Devletin idari kademesinde
isen hiç bırakmak istemezsin.
Şimdi herkes Tayyip
Erdoğan’ın üzerine yükleniyor.
Usulsüzlük yapıyor, kanunları
çiğniyor, hak ve hukuk tanımıyor, diye saldırılıyor üzerine.
Tayyip Erdoğan’ı bu makamlara
kim getirdi? Kimler aracı oldu? Kimler bu makama gelmesi için dolaylı desteğini
verdi?
Tayyip Erdoğan bu gücü
kimlerden aldı? Amerika’dan mı, Gülen cemaatinden mi, yoksa Halktan mı bu gücü
aldı?
Herkes, başını iki elinin arasına alsın ve
düşünsün.
Erdoğan, inanın hepinizden
zeki ve kurnaz.
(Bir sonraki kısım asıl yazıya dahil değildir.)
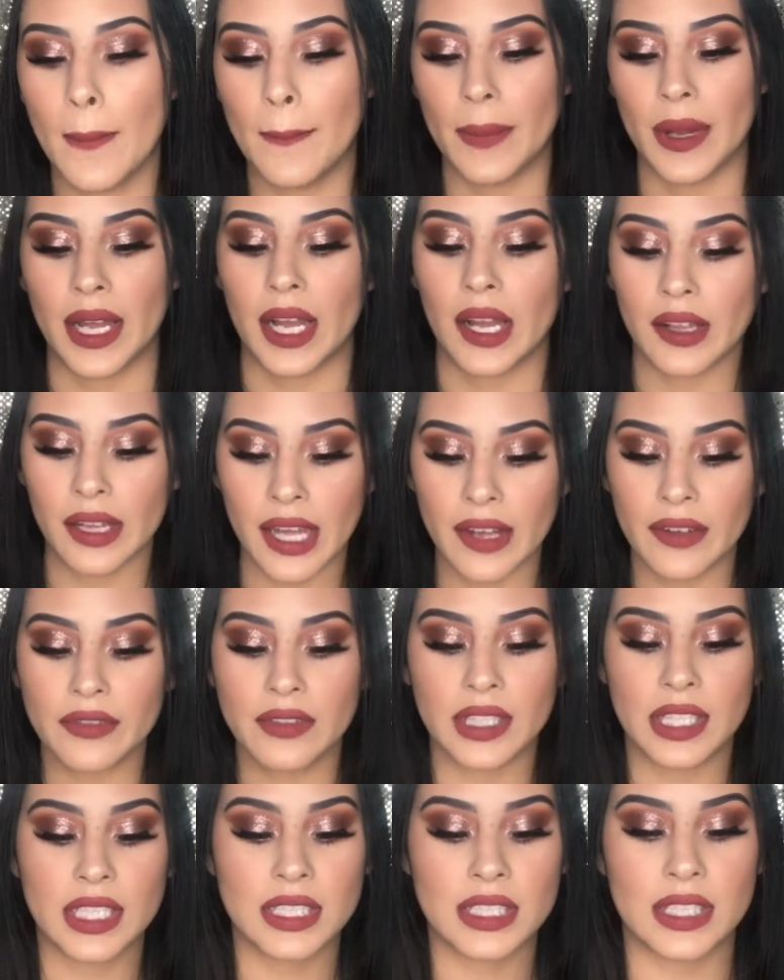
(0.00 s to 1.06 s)
but I'll have
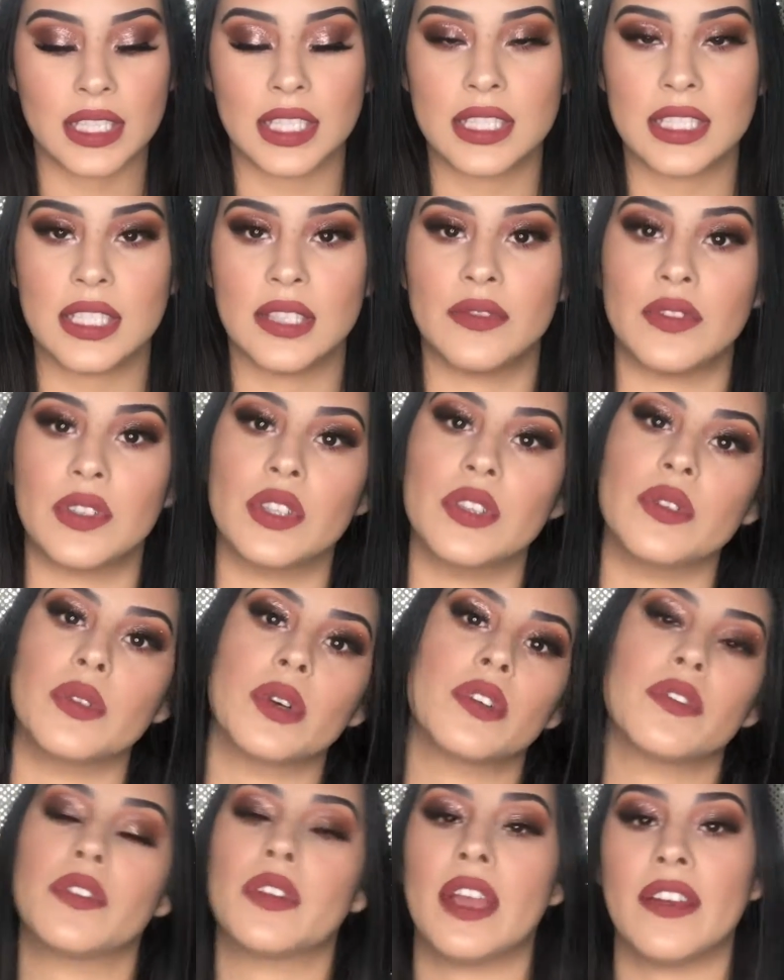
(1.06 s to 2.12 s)
things listed for you, or
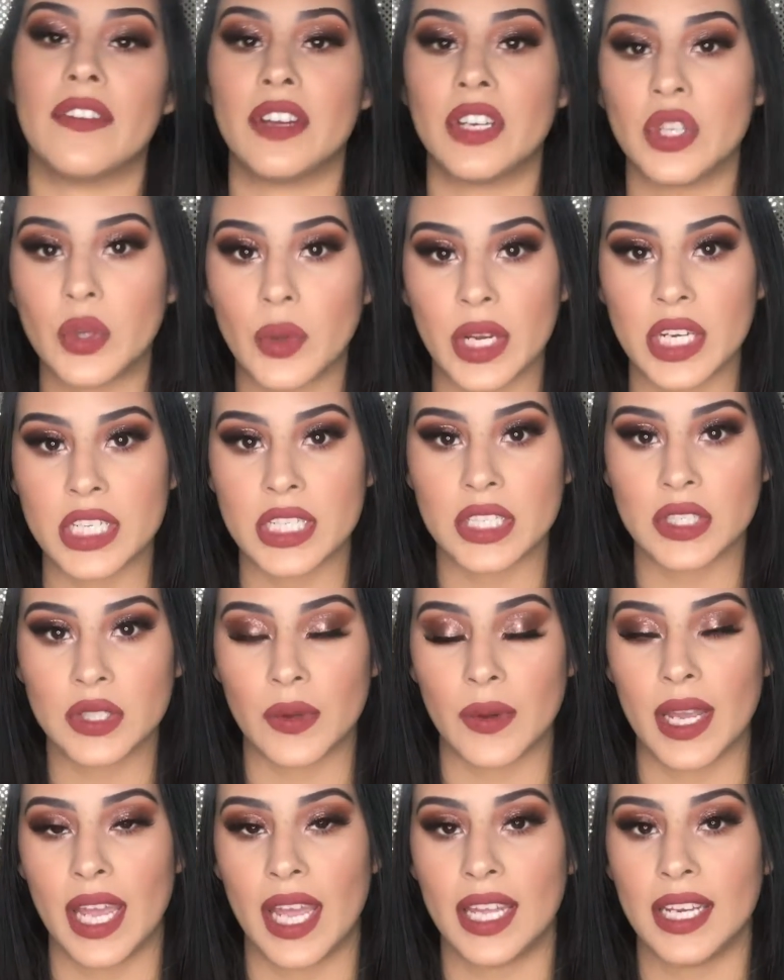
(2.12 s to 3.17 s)
if you have any questions,
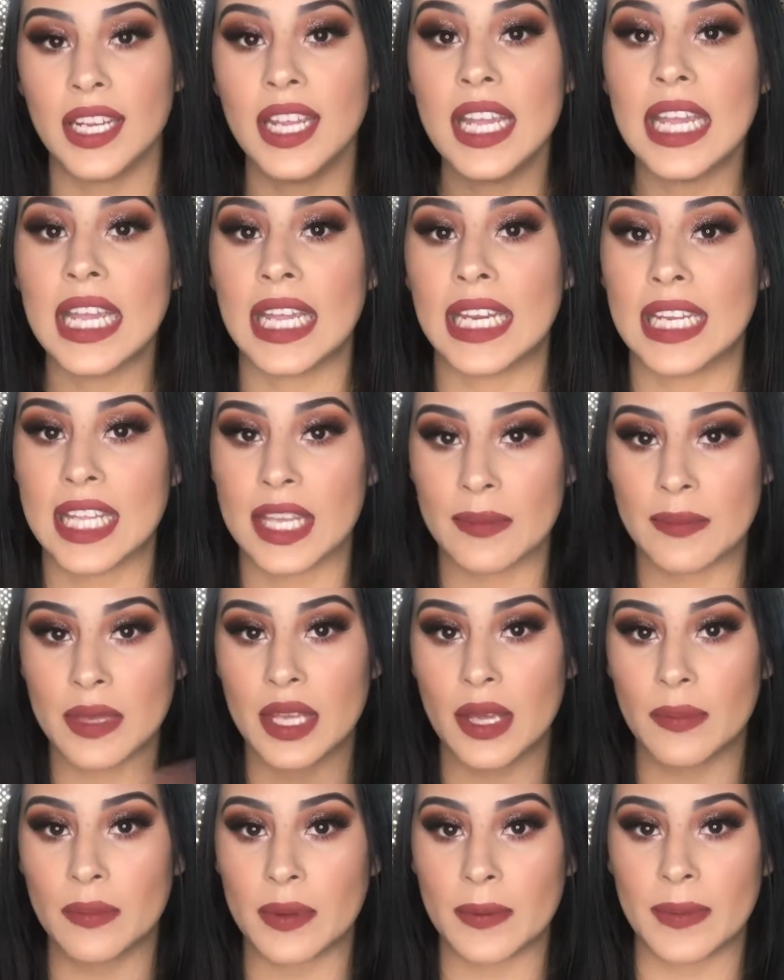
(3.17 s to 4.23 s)
go ahead and hit me
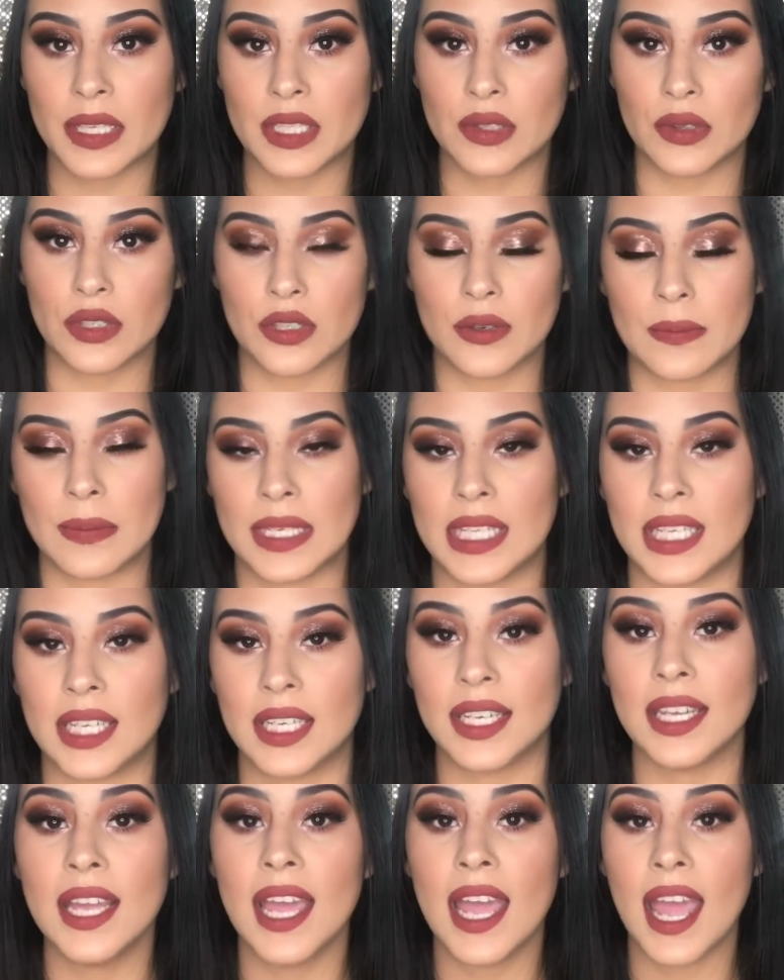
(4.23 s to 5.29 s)
up in my social media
Elindeki gücü kaybetmemek için tüm tedbirleri alıyor.
Çok iyi bir danışman ekibi
var. Onları maddi olarak doyuruyor.
Paranın satın alamayacağı
kişi yoktur. Herkesin bir değeri vardır, onu verirsen satın alabilirsin.
Maddi imkânlar, maneviyatı
yıktı.
Erdoğan’a maddi bağlı
olanların yanında manevi bağlı olanları da görüyoruz. Bu elbette ki büyük bir
gücün oluşması demektir.
Gücü yakalayan, o gücü
kaybetmemek için her türlü yola başvurur.
Güçlü olan kendine göre halkı
iyi yönettiğini sanır, taraftarları da o’na gereken desteği verirler.
Muhalifleri ise, ne yaparsa
yapsın beğenmezler ve devamlı eleştirirler. Haklı oldukları durumlar da yok
değildir. Ancak, güçlü kişi bunları kale almaz. Ben ne dersem o olacak, hepiniz
benim emrimdesiniz, ben gücümü halkımdan alıyorum, diyerek kimseyi takmaz.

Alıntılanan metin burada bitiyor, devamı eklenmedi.